EXERCISE: In the records below, find the line with "[00:00:02.32]", then retype it and every following line exactly, stopping after the line with "[00:00:03.84]". Leave the pictures out.

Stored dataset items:
>>>>>

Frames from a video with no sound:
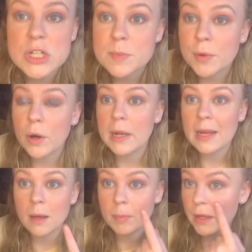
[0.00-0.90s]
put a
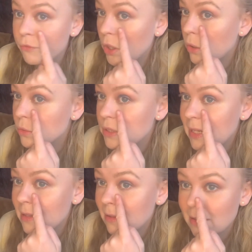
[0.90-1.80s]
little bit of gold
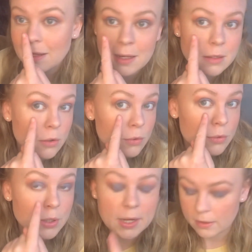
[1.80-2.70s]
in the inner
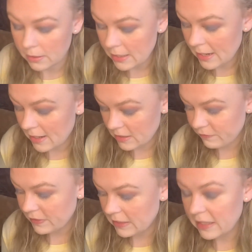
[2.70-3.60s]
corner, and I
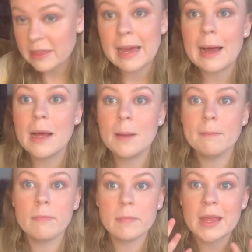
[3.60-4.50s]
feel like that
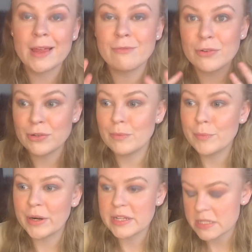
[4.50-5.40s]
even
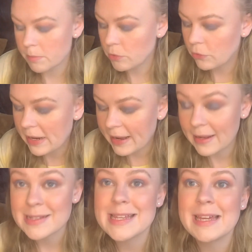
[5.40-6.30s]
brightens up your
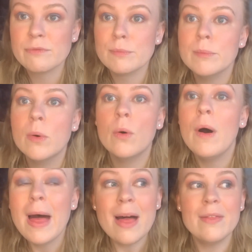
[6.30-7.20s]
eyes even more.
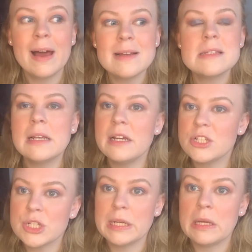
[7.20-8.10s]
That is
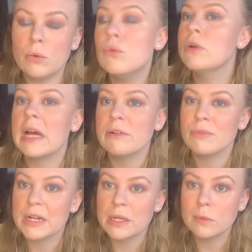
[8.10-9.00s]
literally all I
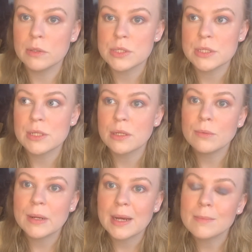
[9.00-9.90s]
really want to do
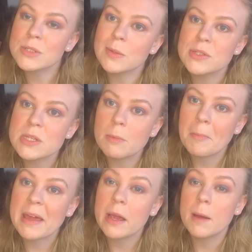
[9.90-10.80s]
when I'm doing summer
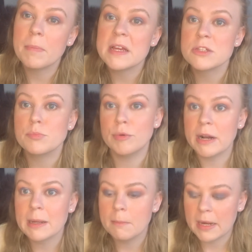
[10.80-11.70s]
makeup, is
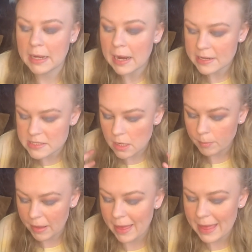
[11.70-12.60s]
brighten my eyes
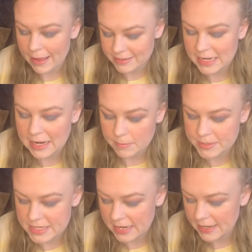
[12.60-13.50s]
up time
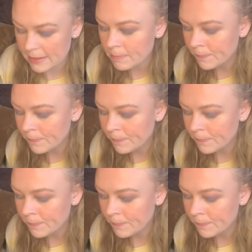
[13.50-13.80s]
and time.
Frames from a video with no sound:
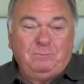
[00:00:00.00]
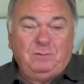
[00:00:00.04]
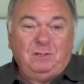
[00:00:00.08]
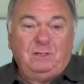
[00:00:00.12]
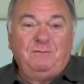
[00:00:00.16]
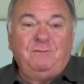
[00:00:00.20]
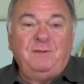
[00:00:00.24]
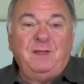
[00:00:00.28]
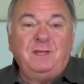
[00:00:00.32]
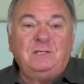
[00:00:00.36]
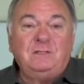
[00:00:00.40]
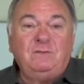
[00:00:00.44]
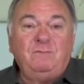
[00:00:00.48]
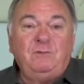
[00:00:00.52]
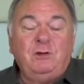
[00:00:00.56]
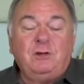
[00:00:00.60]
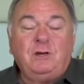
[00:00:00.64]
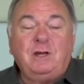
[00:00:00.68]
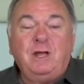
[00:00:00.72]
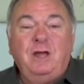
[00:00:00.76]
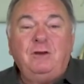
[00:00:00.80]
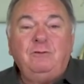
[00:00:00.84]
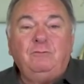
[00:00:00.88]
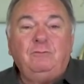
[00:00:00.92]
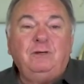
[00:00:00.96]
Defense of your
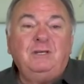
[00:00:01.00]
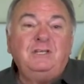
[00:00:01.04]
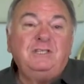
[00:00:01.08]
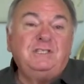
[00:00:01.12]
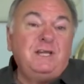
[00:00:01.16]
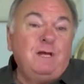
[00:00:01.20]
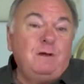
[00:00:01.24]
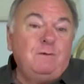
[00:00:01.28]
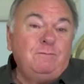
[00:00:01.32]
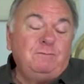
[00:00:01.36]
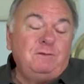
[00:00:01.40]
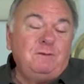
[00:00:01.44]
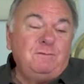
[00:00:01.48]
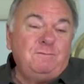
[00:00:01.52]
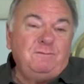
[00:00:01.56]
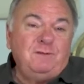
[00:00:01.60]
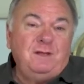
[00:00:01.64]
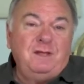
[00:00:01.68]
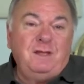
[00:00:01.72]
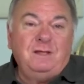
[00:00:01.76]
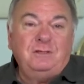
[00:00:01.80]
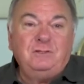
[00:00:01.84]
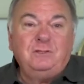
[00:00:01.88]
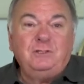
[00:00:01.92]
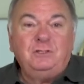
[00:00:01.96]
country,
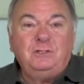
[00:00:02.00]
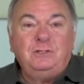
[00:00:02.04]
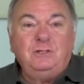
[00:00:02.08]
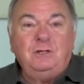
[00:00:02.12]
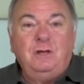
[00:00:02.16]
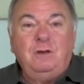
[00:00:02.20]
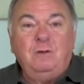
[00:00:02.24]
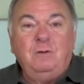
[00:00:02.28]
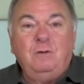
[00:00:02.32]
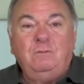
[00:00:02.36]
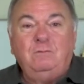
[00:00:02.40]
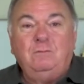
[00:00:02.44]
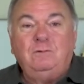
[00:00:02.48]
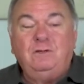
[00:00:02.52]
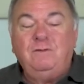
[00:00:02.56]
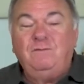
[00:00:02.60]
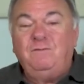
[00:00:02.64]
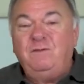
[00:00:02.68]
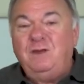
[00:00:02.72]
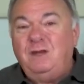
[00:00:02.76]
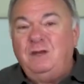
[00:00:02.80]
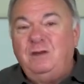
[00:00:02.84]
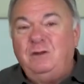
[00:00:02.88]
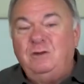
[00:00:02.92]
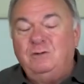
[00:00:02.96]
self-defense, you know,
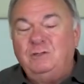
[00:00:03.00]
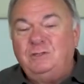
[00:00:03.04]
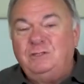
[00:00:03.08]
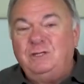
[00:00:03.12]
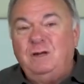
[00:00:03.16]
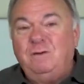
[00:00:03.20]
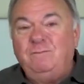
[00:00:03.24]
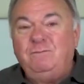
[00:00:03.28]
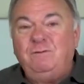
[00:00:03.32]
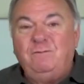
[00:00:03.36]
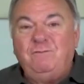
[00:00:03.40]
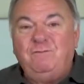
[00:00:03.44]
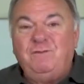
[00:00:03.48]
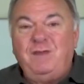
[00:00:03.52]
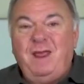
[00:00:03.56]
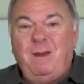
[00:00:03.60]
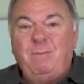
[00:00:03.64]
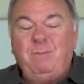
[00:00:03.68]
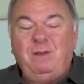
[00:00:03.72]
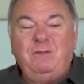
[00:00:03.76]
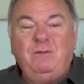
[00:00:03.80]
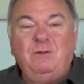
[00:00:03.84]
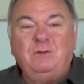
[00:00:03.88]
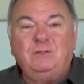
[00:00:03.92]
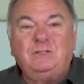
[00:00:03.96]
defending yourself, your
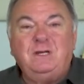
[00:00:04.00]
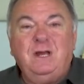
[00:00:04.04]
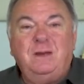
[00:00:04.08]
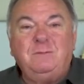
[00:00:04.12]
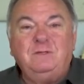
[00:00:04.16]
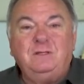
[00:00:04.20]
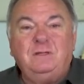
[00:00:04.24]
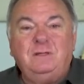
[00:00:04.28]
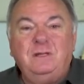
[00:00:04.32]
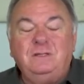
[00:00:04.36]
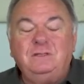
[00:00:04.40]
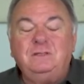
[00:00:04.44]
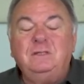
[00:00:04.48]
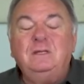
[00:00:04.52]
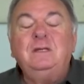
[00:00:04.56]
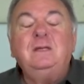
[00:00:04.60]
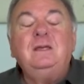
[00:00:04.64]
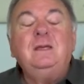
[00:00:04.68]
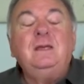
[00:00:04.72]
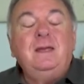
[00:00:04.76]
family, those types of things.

<<<<<

TASK ANSWER:
[00:00:02.32]
[00:00:02.36]
[00:00:02.40]
[00:00:02.44]
[00:00:02.48]
[00:00:02.52]
[00:00:02.56]
[00:00:02.60]
[00:00:02.64]
[00:00:02.68]
[00:00:02.72]
[00:00:02.76]
[00:00:02.80]
[00:00:02.84]
[00:00:02.88]
[00:00:02.92]
[00:00:02.96]
self-defense, you know,
[00:00:03.00]
[00:00:03.04]
[00:00:03.08]
[00:00:03.12]
[00:00:03.16]
[00:00:03.20]
[00:00:03.24]
[00:00:03.28]
[00:00:03.32]
[00:00:03.36]
[00:00:03.40]
[00:00:03.44]
[00:00:03.48]
[00:00:03.52]
[00:00:03.56]
[00:00:03.60]
[00:00:03.64]
[00:00:03.68]
[00:00:03.72]
[00:00:03.76]
[00:00:03.80]
[00:00:03.84]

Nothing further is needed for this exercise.